PROBLEM DESCRIPTION
The expected output is every record below, transcribed exactly, with the pictures left out.

* * * * *

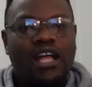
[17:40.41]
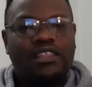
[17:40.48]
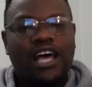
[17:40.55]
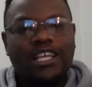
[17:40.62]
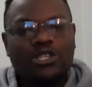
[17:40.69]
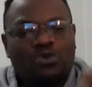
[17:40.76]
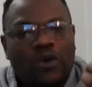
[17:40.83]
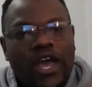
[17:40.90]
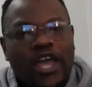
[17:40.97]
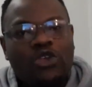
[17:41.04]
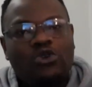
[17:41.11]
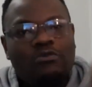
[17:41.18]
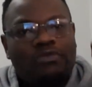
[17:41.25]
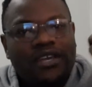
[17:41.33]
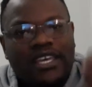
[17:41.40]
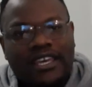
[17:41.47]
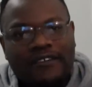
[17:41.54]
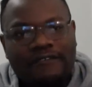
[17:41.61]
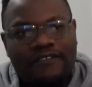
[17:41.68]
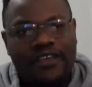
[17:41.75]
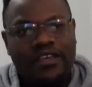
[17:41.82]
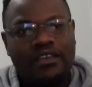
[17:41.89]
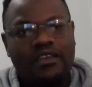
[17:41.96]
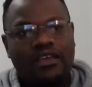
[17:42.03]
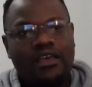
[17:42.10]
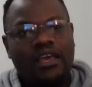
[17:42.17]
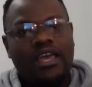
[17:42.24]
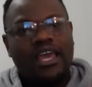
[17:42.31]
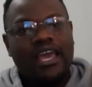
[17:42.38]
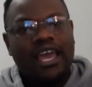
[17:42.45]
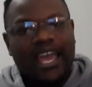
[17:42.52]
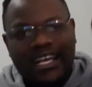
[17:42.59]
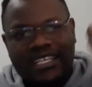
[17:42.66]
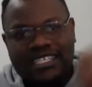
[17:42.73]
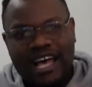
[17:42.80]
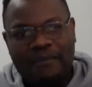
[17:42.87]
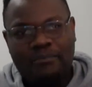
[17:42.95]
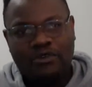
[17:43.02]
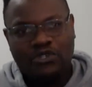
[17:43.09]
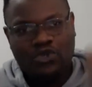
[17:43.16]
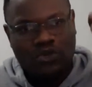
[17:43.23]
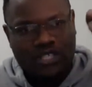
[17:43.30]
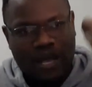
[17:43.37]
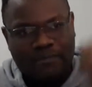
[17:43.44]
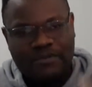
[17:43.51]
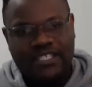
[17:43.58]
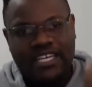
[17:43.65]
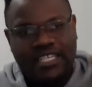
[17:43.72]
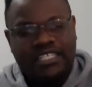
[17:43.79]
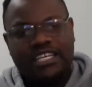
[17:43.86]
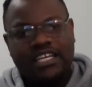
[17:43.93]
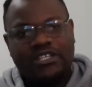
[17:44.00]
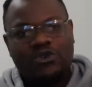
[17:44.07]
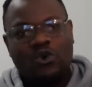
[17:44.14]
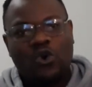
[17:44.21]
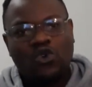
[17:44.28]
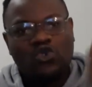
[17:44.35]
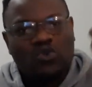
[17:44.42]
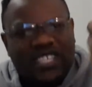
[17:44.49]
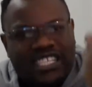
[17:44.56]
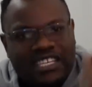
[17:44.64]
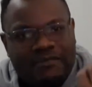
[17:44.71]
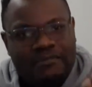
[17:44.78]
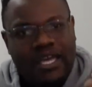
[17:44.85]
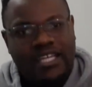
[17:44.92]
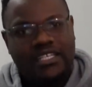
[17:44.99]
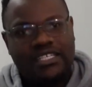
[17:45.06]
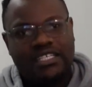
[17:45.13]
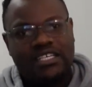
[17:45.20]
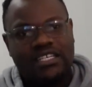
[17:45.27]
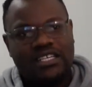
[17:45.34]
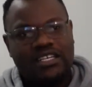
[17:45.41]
That's where you'll be giving examples to substantiate or to cement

* * * * *

PROBLEM SOLUTION
[17:40.41]
[17:40.48]
[17:40.55]
[17:40.62]
[17:40.69]
[17:40.76]
[17:40.83]
[17:40.90]
[17:40.97]
[17:41.04]
[17:41.11]
[17:41.18]
[17:41.25]
[17:41.33]
[17:41.40]
[17:41.47]
[17:41.54]
[17:41.61]
[17:41.68]
[17:41.75]
[17:41.82]
[17:41.89]
[17:41.96]
[17:42.03]
[17:42.10]
[17:42.17]
[17:42.24]
[17:42.31]
[17:42.38]
[17:42.45]
[17:42.52]
[17:42.59]
[17:42.66]
[17:42.73]
[17:42.80]
[17:42.87]
[17:42.95]
[17:43.02]
[17:43.09]
[17:43.16]
[17:43.23]
[17:43.30]
[17:43.37]
[17:43.44]
[17:43.51]
[17:43.58]
[17:43.65]
[17:43.72]
[17:43.79]
[17:43.86]
[17:43.93]
[17:44.00]
[17:44.07]
[17:44.14]
[17:44.21]
[17:44.28]
[17:44.35]
[17:44.42]
[17:44.49]
[17:44.56]
[17:44.64]
[17:44.71]
[17:44.78]
[17:44.85]
[17:44.92]
[17:44.99]
[17:45.06]
[17:45.13]
[17:45.20]
[17:45.27]
[17:45.34]
[17:45.41]
That's where you'll be giving examples to substantiate or to cement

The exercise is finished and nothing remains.